Als der Insektenforscher Bernard eines Tages am Fluss spazieren geht, nimmt er einen merkwürdigen Gesang wahr. Dieser scheint von einer Wasserspinne zu stammen, die er kurzerhand mit nach Hause nimmt. Dort wächst das Tier zunächst erheblich, bis es sich eines Nachts in eine schöne junge Frau verwandelt...



Hier haben wir mal wieder einen Film, der weniger von seiner Handlung lebt, als vielmehr von seiner entrückten, traumähnlichen Atmosphäre.

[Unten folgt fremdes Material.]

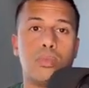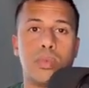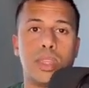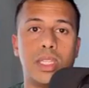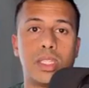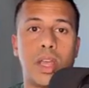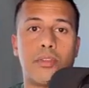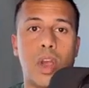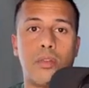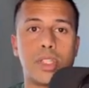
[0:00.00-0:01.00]
with these tough
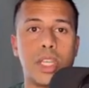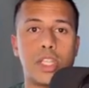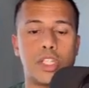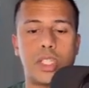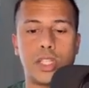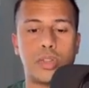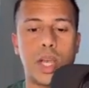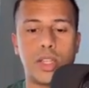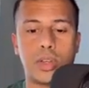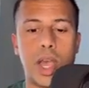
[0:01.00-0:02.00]
conversations that you
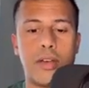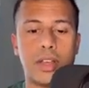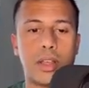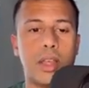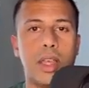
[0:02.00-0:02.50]
guys are having.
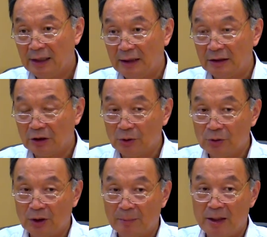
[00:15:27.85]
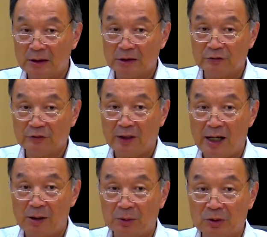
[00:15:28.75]
than the total amount of the
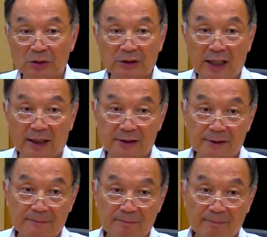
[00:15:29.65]
agricultural tax.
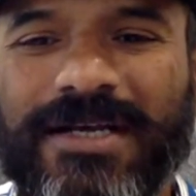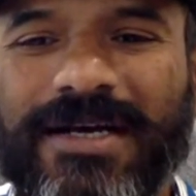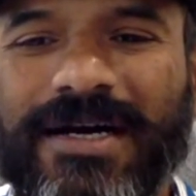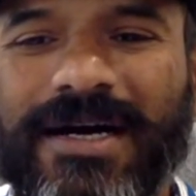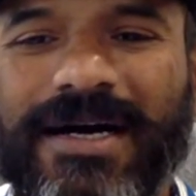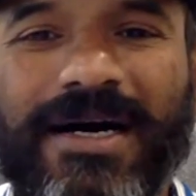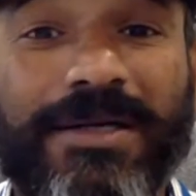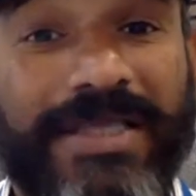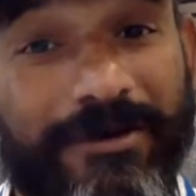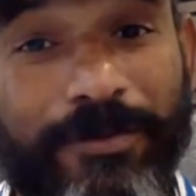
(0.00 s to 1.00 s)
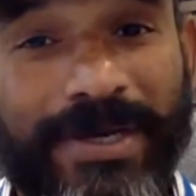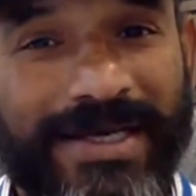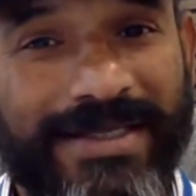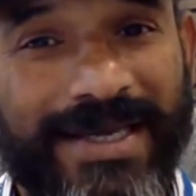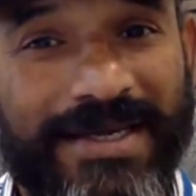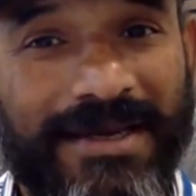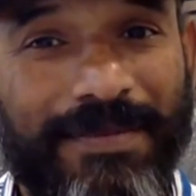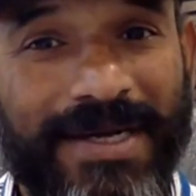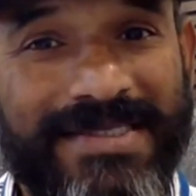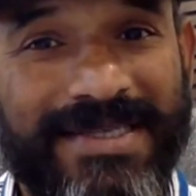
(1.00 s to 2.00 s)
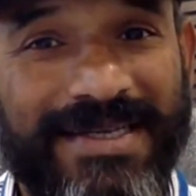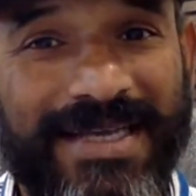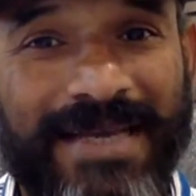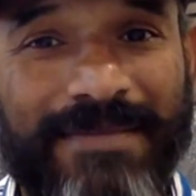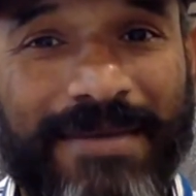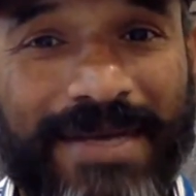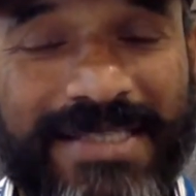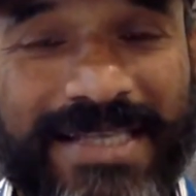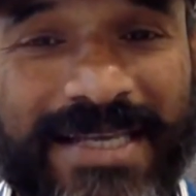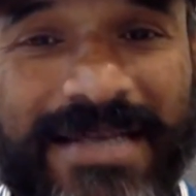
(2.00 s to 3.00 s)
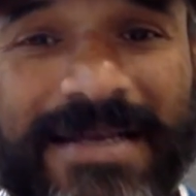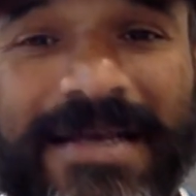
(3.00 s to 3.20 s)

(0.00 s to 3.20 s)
Uh, there would be another India Pakistan game, I'm guessing,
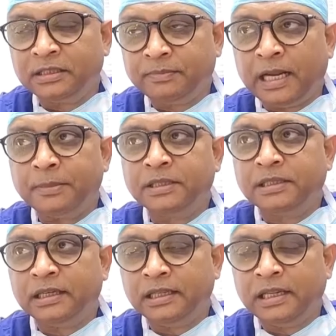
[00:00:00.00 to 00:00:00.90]
perhaps
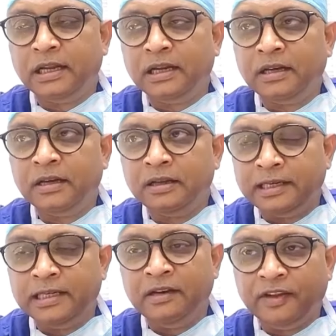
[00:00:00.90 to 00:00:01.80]
that a
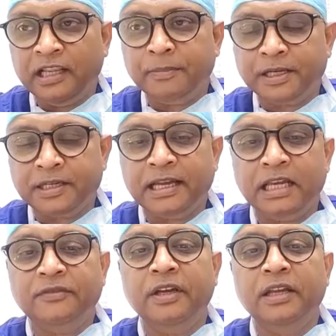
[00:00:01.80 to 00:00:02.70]
renal failure patient
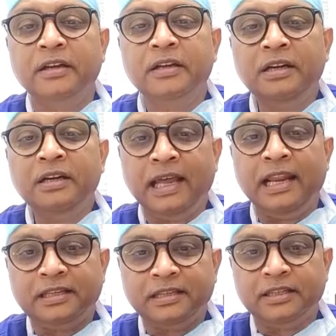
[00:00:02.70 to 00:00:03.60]
has, where
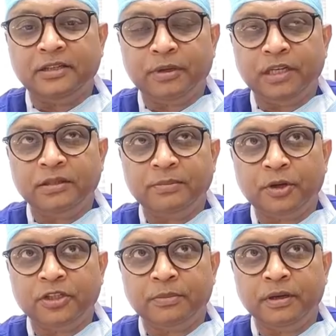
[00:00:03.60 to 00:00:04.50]
dialysis is
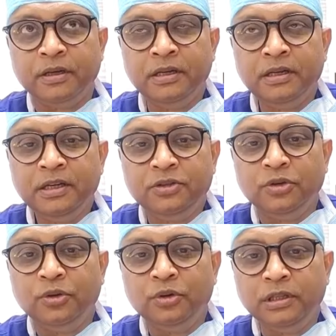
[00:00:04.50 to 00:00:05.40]
possible.
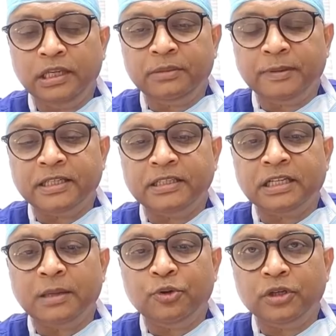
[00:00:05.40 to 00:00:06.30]
So these patients
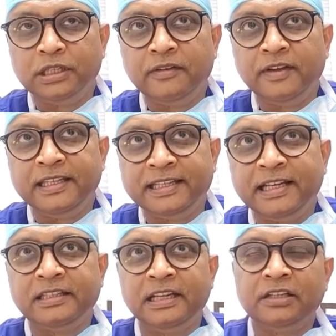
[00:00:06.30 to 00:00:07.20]
come to us in a very sick
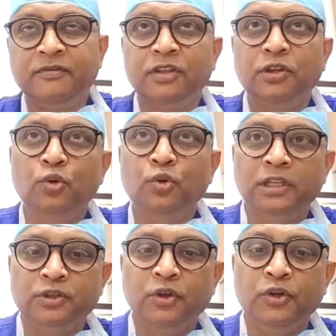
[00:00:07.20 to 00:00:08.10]
stage with no
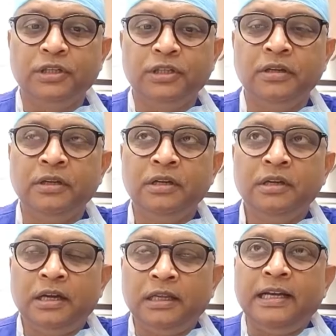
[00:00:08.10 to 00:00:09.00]
other solution
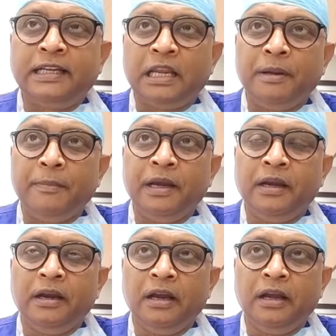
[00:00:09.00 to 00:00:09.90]
that can be
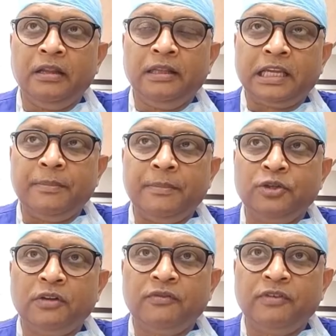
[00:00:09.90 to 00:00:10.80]
made, that can be
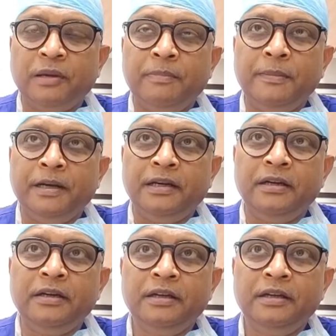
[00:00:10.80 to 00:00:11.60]
sort of implemented.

Basierend auf einer 1948 erschienenen Erzählung von Marcel Béalu, der auch am Drehbuch beteiligt war, wird eine höchst eigenartige Stimmung erzeugt: Dazu tragen neben den kargen melancholischen Landschaften vor allem die sich fast ständig schleichend bewegende Kamera sowie der von einem Theremin dominierte Score bei, der an manchen Stellen vielleicht etwas zu dick aufträgt - was aber ganz gut zu anderen Stilmitteln passt, die ebenfalls wirken, als stammten sie aus einem viel älteren Film. Eine äußerst schöne Angelegenheit, bei der ich mich mal wieder nicht zusammenreissen konnte, was das Erstellen von Screenshots betrifft.